Elhamdülillah Zikri Ne Anlama Gelir?
Geceyi sabaha bağlayan o anlarda, bir köşe başında durmuş, soluk soluğa nefes alırken aklımda tek bir düşünce vardı: “Neden bu kadar yoruldum? Neden bu kadar ağır hissediyorum?” O an Kayseri’nin sessiz sokaklarında yürürken, kalbimde hem büyük bir huzur hem de derin bir boşluk vardı. Hayatımın her anında olduğu gibi, bir başka çıkmaz sokağa girmekteydim. Ama o gün, bir şey fark ettim: Bazen kaybolmuş hissettiğimizde, kurtuluş aslında çok yakındadır.

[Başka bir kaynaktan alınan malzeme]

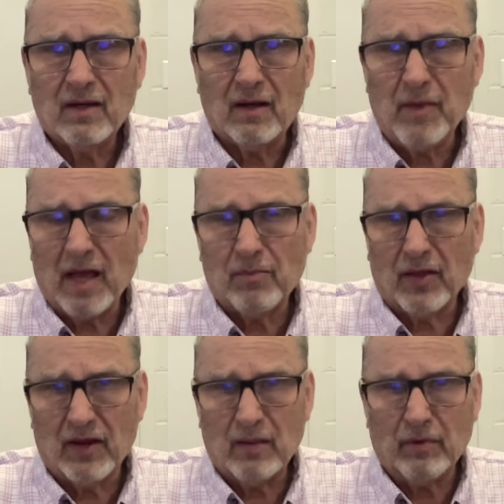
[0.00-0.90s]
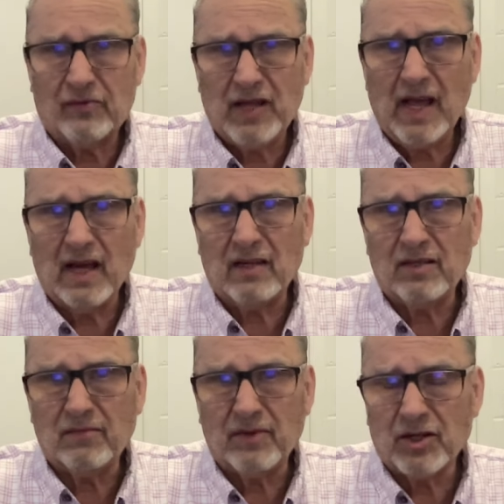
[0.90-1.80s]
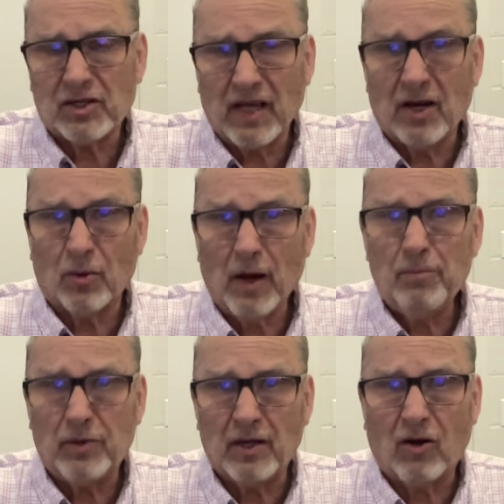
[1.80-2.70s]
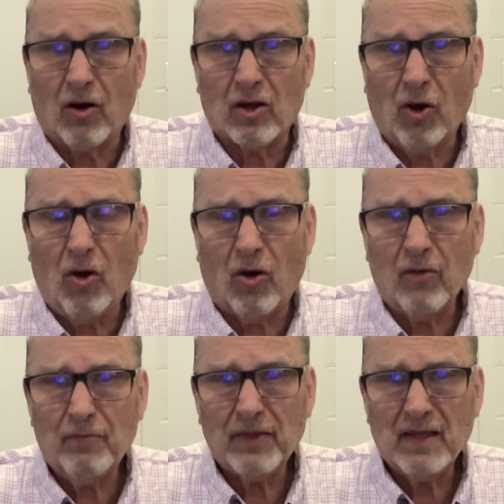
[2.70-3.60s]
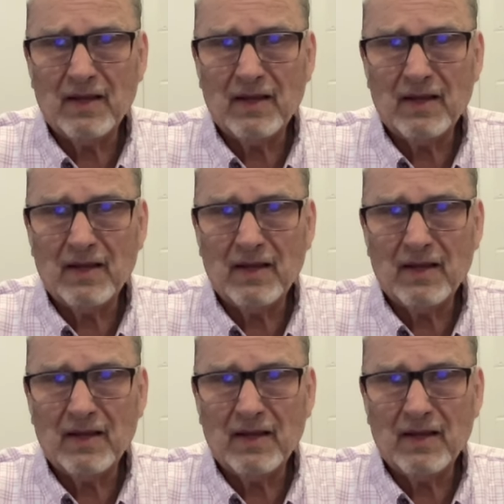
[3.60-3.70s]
a man by the name of Ted just interrupted our call.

O “yakın” şey, tam da o an, “Elhamdülillah”ı sesli söylemeyi düşündüğüm andı.
Bir Anlık Duraklama
İşin garibi, o kadar uzun zamandır “Elhamdülillah” demeyi unuttuğumu fark etmemdi. Zihnimde biriken bütün o kaygılar, işler, ilişkiler ve sorumluluklar arasında, o kelimeyi bir türlü hatırlayamıyordum. Gözlerimi kapatıp derin bir nefes aldım ve içimden bir şeyler geçmeye başladı. Önce ufak bir iç sesi duydum: “Her şeyin bir zamanı var, her şeyin bir anlamı.” O an, “Elhamdülillah”ı tekrar düşündüm. Sanki bu kelime, içimdeki karanlıkta ışık olabilecek kadar güçlüydü. “Elhamdülillah” demek, aslında her şeyin en güzel haliyle Allah’a şükretmek demekti.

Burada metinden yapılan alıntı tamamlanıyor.